CssiSpaceWeatherData throwing weird exception during OD with parallel propagation

bruno · July 4, 2023, 9:44am

Hi everyone,

I am doing OD with UKF, using a numerical propagator including NRLMSISE00 model with CssiSpaceWeatherData (Orekit v11.3.2).
Unfortunately, while doing the estimation on some measurements, UKF throws an OrekitException issued from CssiSpaceWeatherData:171 with OrekitMessages.OUT_OF_RANGE_EPHEMERIDES_DATE.
example: out of range date for ephemerides: 2023-04-10T04:55:02.02346291209888Z, [1957-10-01T00:00:00.000Z, 2044-06-01T00:00:00.000Z]

The weird part is that :

while debugging, the parameters values leading to the exception should not do that ! By the way, CssiSpaceWeatherData: lines 166 to 173 are marked as dead code
Most importantly: if I modify UnscentedKalmanModel: line 474-475 to do sequential propagations instead of parallel propagations, the problem vanishes.

So my questions are :

HAve someone already encountered the pb ?
Might it be a threadsafe problem in the CssiSpaceWeatherData model, or the atmosphere model ?

Thanks for your time

bcazabonne · July 4, 2023, 9:50am

Hi @bruno

It is a known issue: Potential thread interference using CssiSpaceWeatherData (#1072) · Issues · Orekit / Orekit · GitLab
Unfortunately, we didn’t fixed it yet.

If you have an account in the Gitlab repository, could you clic on the buttom in order to know that you also encountered this issue?

Thank you,
Bryan

bruno · July 4, 2023, 11:29am

Thanks @bcazabonne !
And sorry I didn’t notice the issue in the gitlab, I had only searched for the issue in the forum. Unfortunately I don’t have any account in the gitlab yet. I can also confirm the pb seems to arise also with the MSAFE monthly solar activity data, though not throwing the same kind of exception.

Paul1 · July 18, 2023, 8:48am

Hello folks,

Just to add that I am also encountering this problem when using BLS along with CSSI & NRLMSISE00 / DTM2000. I am running multiple python threads each with an instance of Orekit running inside. I am not a Java expert so not sure if I have made an error in how I am configuring my parallelisation - I thought that they would be fully independent but perhaps that isn’t how Java works?

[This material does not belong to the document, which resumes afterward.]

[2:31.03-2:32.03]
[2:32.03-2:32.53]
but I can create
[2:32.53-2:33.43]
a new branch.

Anyway, just wanted to report the issue as being wider spread while I try and have a look at fixing it.

Thanks,
Paul

MaximeJ · July 18, 2023, 11:28am

Hi @Paul1,

This looks indeed like the same issue.
In your case, I think you can fix the error by using a different DataContext for each thread (here’s a tutorial on how to use multiple DataContext).
I haven’t tried it but I’m interested in knowing if it works.

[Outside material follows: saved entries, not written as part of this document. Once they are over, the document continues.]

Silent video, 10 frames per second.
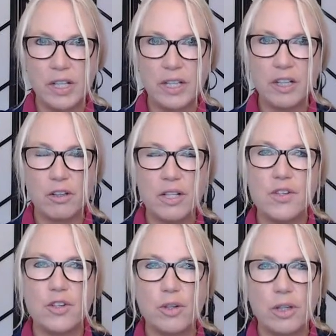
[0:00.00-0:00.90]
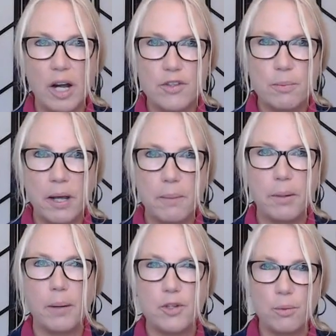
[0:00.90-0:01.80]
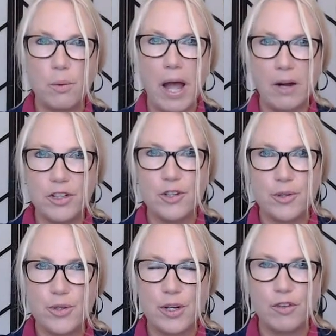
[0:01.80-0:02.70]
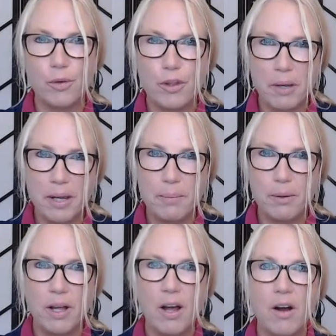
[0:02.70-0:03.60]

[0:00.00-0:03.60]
an increase in your lifespan by surrounding yourself with people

It cannot be avoided the same way with the UKF because you don’t have control on the force models that are used in the PropagatorParallelizer internally.

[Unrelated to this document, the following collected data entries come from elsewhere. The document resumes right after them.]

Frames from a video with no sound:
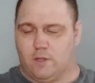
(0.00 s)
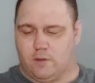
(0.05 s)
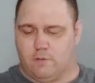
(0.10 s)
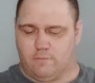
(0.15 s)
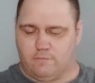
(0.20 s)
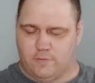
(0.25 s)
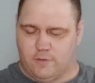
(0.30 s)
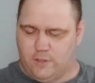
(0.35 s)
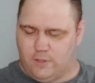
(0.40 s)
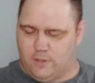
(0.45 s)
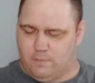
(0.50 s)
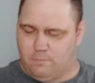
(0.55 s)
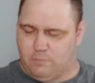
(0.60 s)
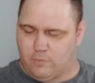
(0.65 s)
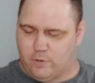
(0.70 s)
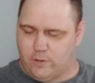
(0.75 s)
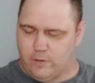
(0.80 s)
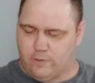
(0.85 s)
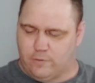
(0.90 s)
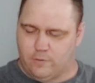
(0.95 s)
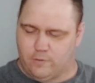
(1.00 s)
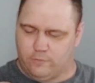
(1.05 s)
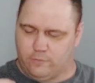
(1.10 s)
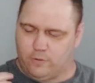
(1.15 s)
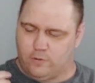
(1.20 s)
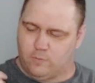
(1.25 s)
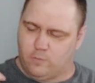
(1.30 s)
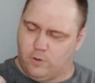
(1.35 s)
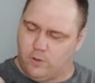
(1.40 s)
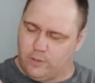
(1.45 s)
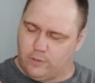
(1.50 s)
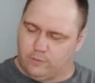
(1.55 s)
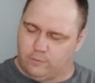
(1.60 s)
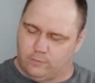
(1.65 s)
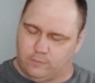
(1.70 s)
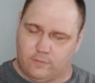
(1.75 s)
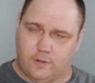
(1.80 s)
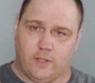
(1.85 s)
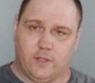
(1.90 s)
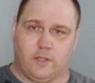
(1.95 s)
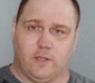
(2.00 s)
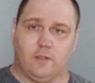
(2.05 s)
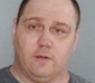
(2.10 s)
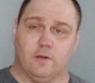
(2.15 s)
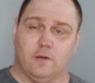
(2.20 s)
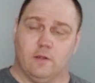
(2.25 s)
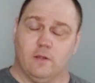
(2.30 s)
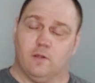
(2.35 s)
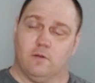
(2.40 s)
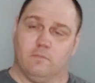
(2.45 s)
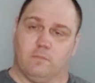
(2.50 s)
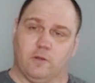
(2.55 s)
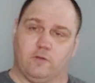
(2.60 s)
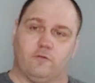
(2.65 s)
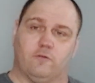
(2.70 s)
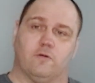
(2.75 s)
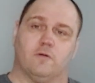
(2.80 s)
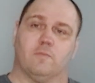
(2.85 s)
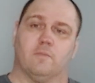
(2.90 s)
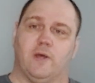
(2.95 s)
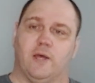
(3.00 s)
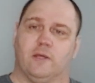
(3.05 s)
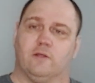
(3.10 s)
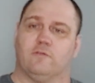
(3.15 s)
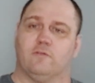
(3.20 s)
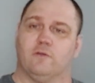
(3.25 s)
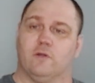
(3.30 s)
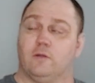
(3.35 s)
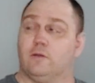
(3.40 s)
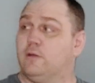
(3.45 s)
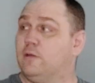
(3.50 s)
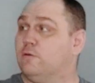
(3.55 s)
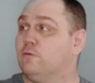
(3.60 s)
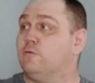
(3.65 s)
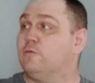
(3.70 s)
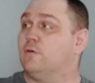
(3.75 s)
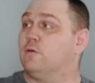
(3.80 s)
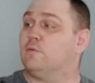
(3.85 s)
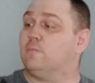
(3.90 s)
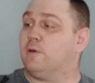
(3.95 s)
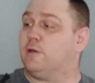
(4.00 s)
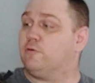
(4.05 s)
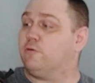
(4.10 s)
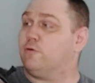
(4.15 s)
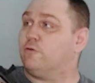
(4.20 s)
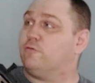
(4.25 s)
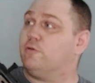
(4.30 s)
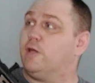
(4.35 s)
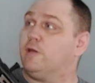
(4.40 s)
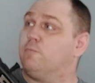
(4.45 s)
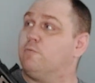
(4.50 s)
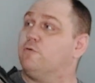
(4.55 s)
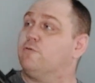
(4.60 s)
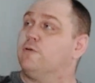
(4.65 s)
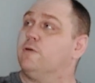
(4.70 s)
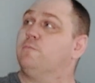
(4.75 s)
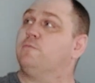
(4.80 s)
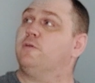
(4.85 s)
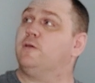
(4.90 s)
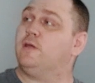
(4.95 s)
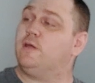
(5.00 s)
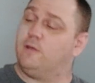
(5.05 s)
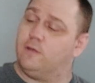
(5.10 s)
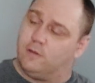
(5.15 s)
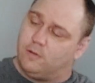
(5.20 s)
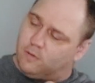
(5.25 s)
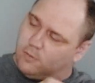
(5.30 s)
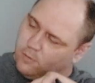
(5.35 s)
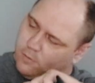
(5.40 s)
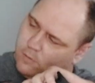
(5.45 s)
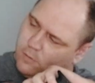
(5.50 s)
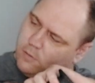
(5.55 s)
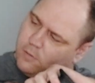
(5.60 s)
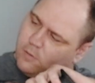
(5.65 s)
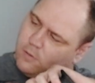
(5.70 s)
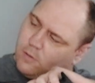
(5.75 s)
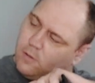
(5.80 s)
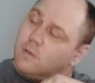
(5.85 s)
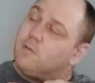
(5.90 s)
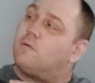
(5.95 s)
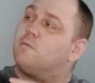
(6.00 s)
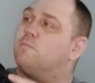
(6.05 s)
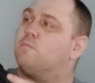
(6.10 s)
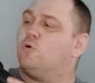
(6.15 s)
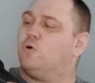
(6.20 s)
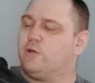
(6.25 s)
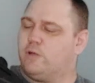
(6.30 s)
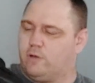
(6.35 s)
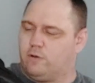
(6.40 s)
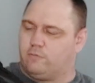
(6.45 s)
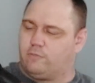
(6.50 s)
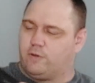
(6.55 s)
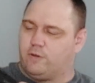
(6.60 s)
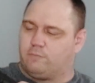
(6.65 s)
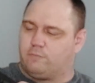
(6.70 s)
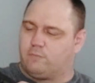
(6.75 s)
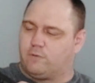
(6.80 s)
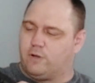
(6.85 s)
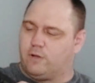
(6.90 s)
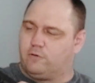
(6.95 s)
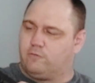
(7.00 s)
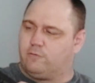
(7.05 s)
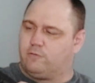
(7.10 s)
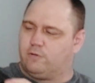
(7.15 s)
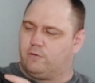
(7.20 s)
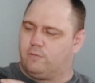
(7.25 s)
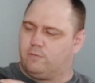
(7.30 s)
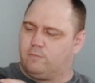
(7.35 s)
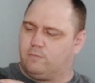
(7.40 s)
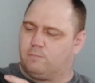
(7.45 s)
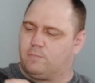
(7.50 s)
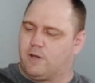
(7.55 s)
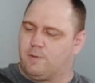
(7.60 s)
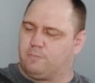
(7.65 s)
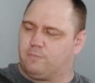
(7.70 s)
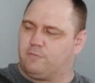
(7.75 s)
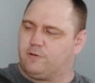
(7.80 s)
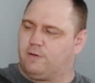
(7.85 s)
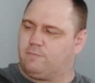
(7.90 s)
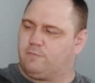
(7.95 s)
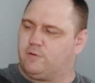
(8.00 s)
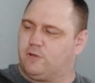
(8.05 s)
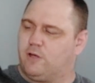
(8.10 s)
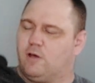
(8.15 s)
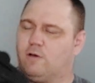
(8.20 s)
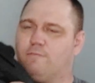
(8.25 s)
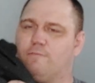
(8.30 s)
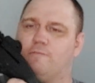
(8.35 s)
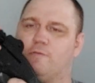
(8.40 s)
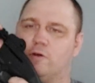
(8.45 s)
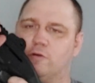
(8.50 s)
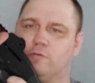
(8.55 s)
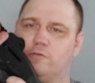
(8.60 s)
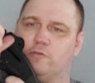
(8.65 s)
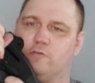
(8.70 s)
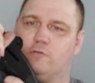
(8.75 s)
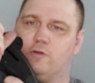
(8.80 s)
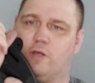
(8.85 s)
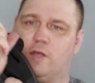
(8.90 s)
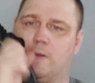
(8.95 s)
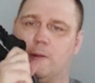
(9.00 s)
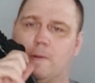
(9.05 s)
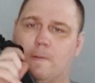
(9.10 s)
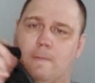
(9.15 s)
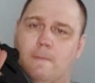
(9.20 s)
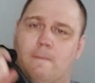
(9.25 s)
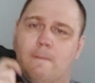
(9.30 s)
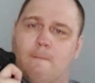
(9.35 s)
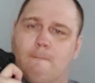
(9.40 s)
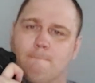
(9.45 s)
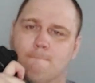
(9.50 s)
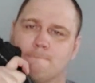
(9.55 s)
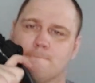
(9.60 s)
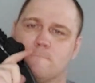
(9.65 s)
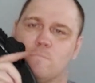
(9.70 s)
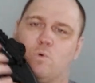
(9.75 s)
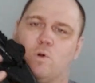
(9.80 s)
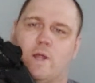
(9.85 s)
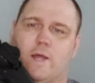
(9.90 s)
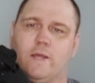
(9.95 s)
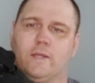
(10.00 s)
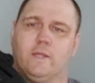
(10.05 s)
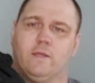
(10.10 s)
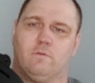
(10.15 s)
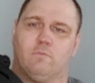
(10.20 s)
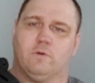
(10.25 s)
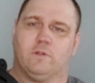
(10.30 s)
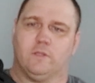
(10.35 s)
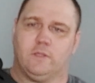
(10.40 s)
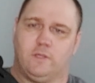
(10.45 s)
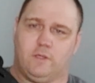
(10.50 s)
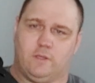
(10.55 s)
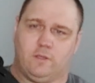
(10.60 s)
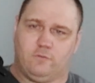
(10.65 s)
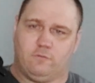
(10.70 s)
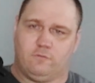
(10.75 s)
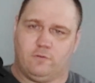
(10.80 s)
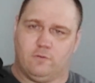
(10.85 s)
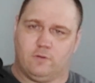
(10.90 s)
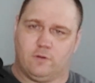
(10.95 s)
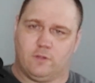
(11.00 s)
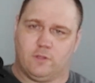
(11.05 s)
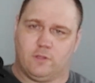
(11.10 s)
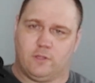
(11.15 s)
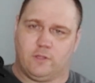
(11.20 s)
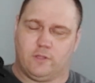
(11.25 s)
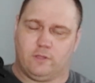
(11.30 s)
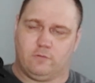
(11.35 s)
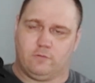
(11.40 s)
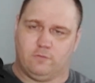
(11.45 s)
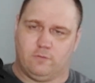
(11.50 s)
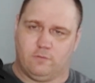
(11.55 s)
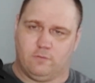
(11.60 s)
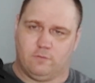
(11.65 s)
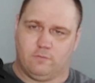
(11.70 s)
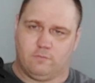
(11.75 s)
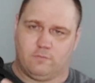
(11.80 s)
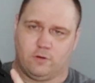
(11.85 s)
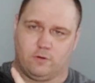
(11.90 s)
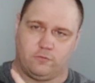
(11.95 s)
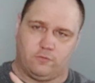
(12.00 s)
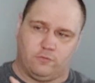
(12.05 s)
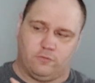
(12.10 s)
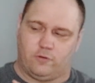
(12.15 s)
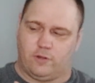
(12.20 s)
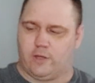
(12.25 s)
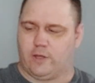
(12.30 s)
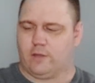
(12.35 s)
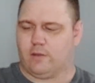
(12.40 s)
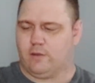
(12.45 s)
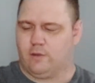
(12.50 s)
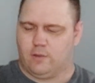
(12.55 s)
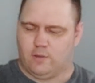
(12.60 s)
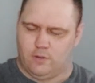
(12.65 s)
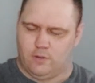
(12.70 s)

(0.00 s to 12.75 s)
of the Beretta 1301. Take it, make sure your chamber is empty, point it in a safe direction, pop your safety off, function check, wrap it, release, clicks, function check.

Paul1 · July 18, 2023, 3:24pm

Hi @MaximeJ ,

Thanks for getting back to me on this one. I have had a go at using the additional DataContext as:

    if os.path.isdir(filename):
        crawler = DirectoryCrawler(datafile)
    elif os.path.isfile(filename):
        crawler = ZipJarCrawler(datafile)
    else:
        print('filename ', filename, ' is neither a file nor a folder')

    data_context = LazyLoadedDataContext()
    data_context.getDataProvidersManager().addProvider(crawler)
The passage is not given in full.